Seul, 7 Mar 2017 (AFP) - A Coreia do Norte proibiu a saída do país de qualquer cidadão da Malásia, anunciou nesta terça-feira a agência estatal norte-coreana, medida que converte os malaios em potenciais reféns da atual tensão diplomática bilateral.

"Se proibirá a saída do país de todos os cidadãos malaios presentes na República Popular Democrática da Coreia até que o incidente ocorrido na Malásia seja adequadamente resolvido", informou a chancelaria norte-coreana, citada pela agência oficial KCNA.

Após o anúncio de Pyongyang, o governo malaio proibiu que o pessoal da embaixada norte-coreana em Kuala Lumpur abandone a Malásia.

"Nenhum oficial ou funcionário da embaixada da DPRK (Coreia do Norte) está autorizado a abandonar o país", informou o ministério do Interior malaio em nota oficial.

As medidas foram adotadas em meio à tensão provocada pelo assassinato, em Kuala Lumpur, do meio-irmão do líder norte-coreano, Kim Jong-un.

O embaixador norte-coreano na Malásia, Kang Chol, havia abandonado o país na segunda-feira, em um voo da companhia nacional em direção a Pequim, enquanto a Coreia do Norte ordenava a expulsão do representante malaio em Pyongyang.

A relação diplomática entre os dois países não para de piorar desde o assassinato de Kim Jong-nam, de 45 anos, no dia 13 de fevereiro no aeroporto de Kuala Lumpur.

Kim foi envenenado com um poderoso agente neurotóxico, o VX, considerado uma arma de destruição em massa.

O embaixador Kang Chol foi declarado persona non grata pelas autoridades malaias depois que elas exigiram em vão da Coreia do Norte desculpas por ter questionado a imparcialidade da investigação do homicídio.

A Coreia do Norte rejeitou as conclusões da necropsia e sustenta que a vítima faleceu de um ataque cardíaco.

As câmeras de segurança do aeroporto mostraram duas mulheres se aproximando da vítima e lançando algo em seu rosto. Segundo Kuala Lumpur, Kim Jong-nam faleceu em menos de 20 minutos e sua morte provavelmente foi muito dolorosa.

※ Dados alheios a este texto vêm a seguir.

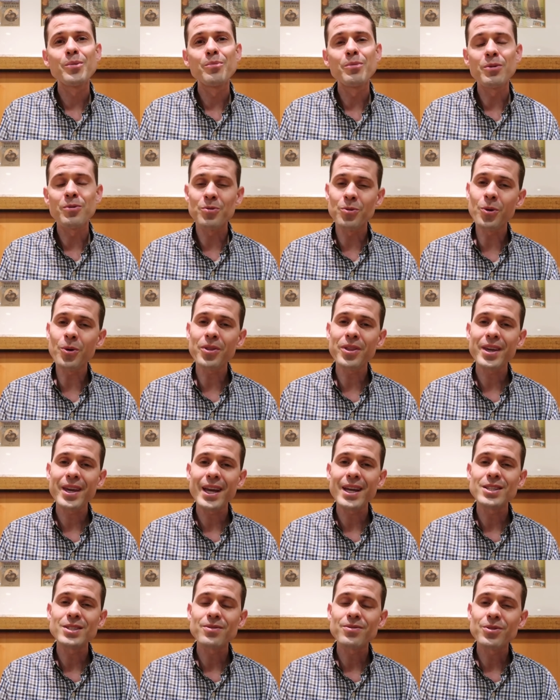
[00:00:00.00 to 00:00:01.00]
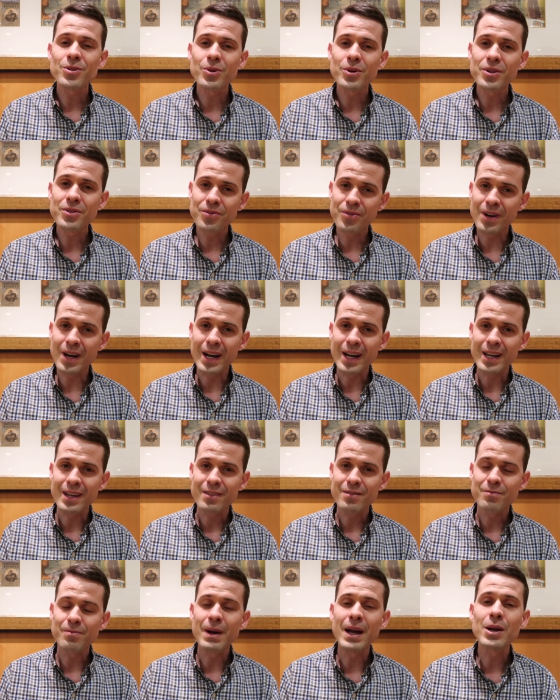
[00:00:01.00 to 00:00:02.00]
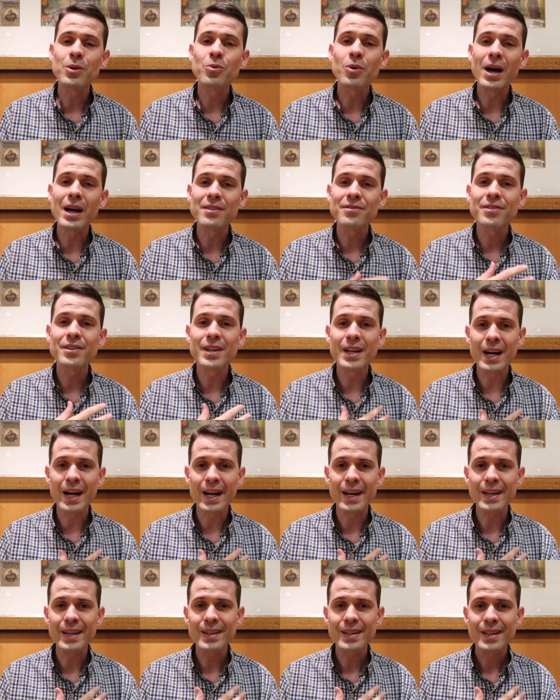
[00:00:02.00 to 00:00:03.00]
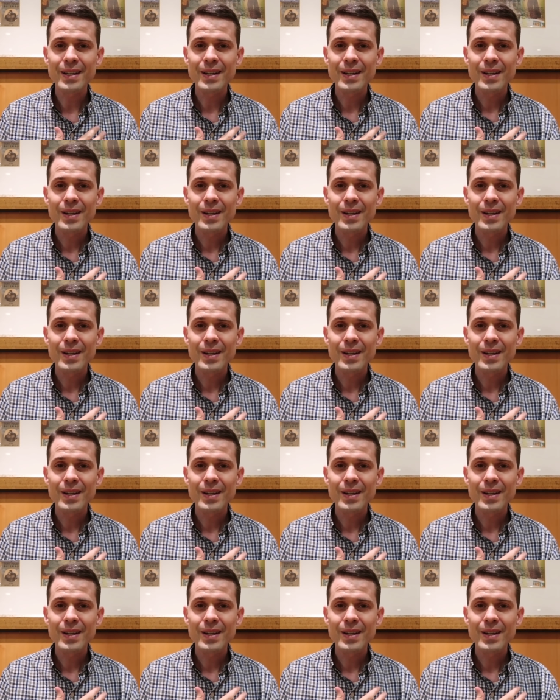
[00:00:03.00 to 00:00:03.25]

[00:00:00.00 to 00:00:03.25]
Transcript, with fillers: before the age of 35, my wife and I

As duas mulheres, uma vietnamita de 28 anos e uma indonésia de 25, estão detidas acusadas de assassinato.

Oito norte-coreanos são suspeitos de terem tido um papel no crime. Quatro deixaram a Malásia no dia 13 de fevereiro. Na sexta-feira, Kuala Lumpur foi obrigado a libertar o único suspeito norte-coreano por falta de provas.